Şimdi şu self-teşhir alanı haline getirdiğim yere bunları yazıyorum. Hayat ne güzel lan. Huzurluyum. Yarın büyük planlarla gittiğim ama hep aynı cümleyle karşılaştığım "ariyeli gaça sattirecaaan ağbey" yere gideceğim, ama yarın. Bugün değil. Bugün özgürüm.

Bugün Kazım Karabekir'in yaşadıklarına tanıklık edebilirim, Sartre, Camus, Rolland, Tahir ... bunlarla halvet olabilirim. Dergi okuyabilirim. Film izleyebilirim. Müzik zaten her daim açık.

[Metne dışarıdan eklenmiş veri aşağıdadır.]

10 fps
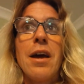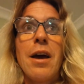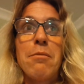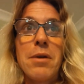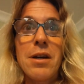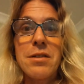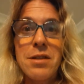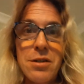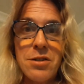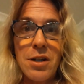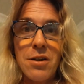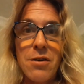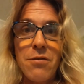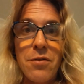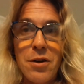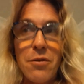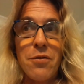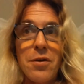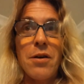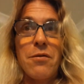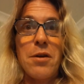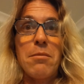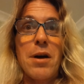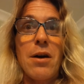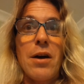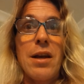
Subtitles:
and be a cisgendered female.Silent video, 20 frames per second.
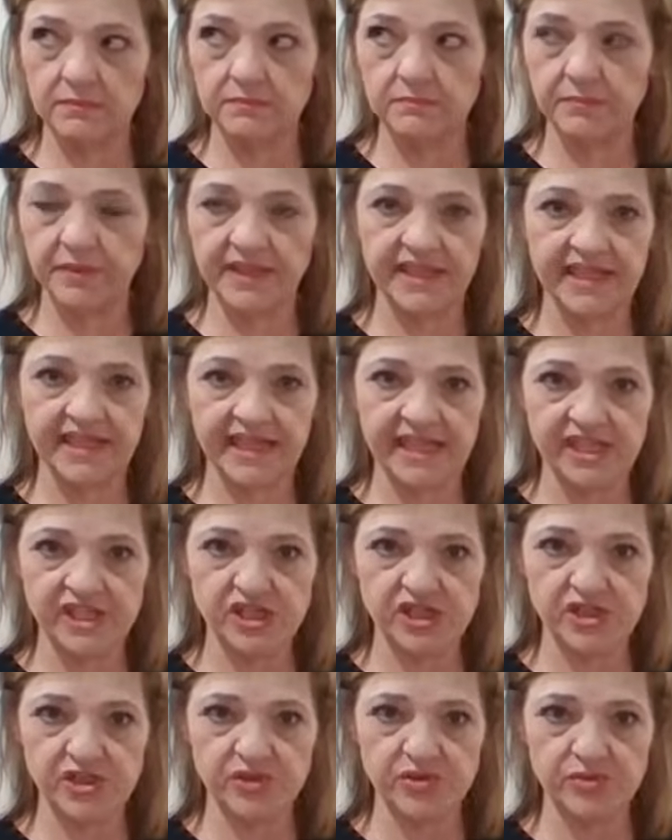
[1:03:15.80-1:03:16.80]
be an
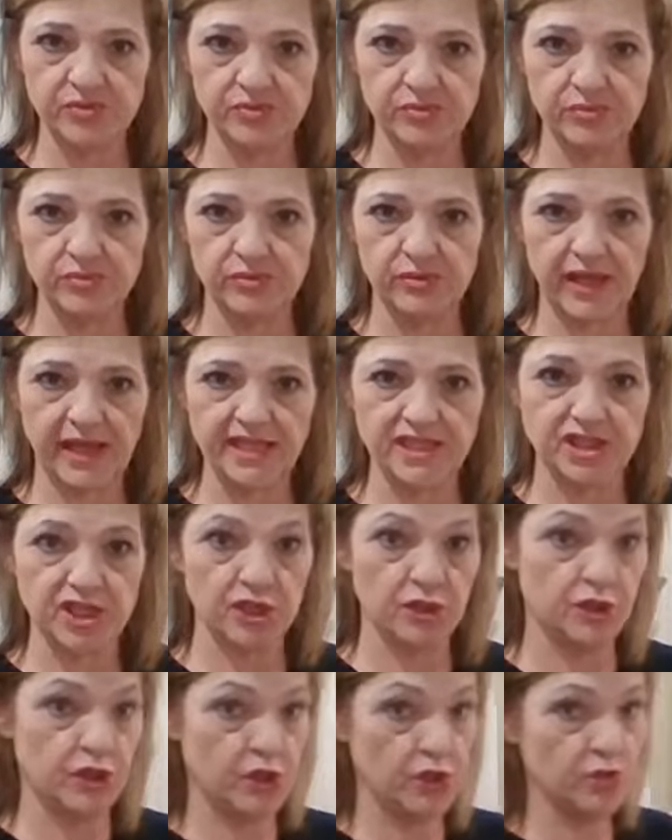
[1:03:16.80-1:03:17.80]
issue like to
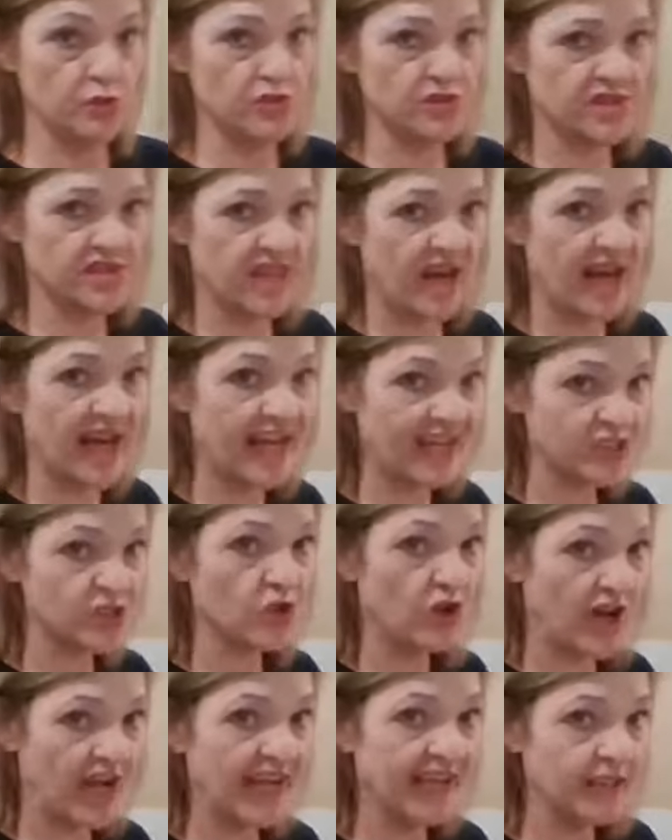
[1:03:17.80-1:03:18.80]
use the actual
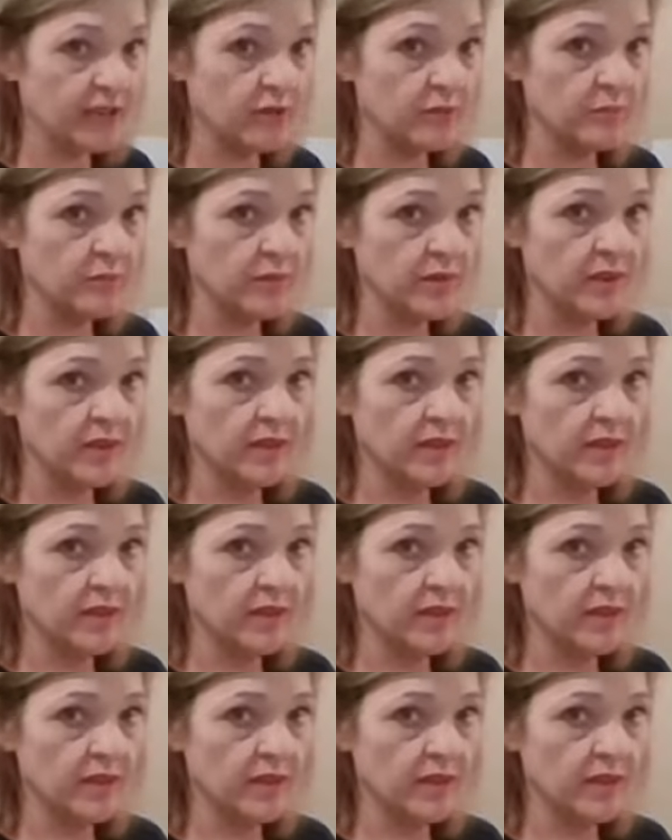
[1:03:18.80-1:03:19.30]
item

Oruç olmasaydım koşuya da çıkardım bugün.

Babamın yirmi küsür yıl boyunca her pazar dediği gibi, "yarın işbaşı". Ama yarın. Bugün değil. Bugün güzel bir gün.

Bugün hiçbir şeye isyan etmeyeceğim. Acaip keyifliyim ben bugün. Güneşe çıkardım kendimi sanki bugün.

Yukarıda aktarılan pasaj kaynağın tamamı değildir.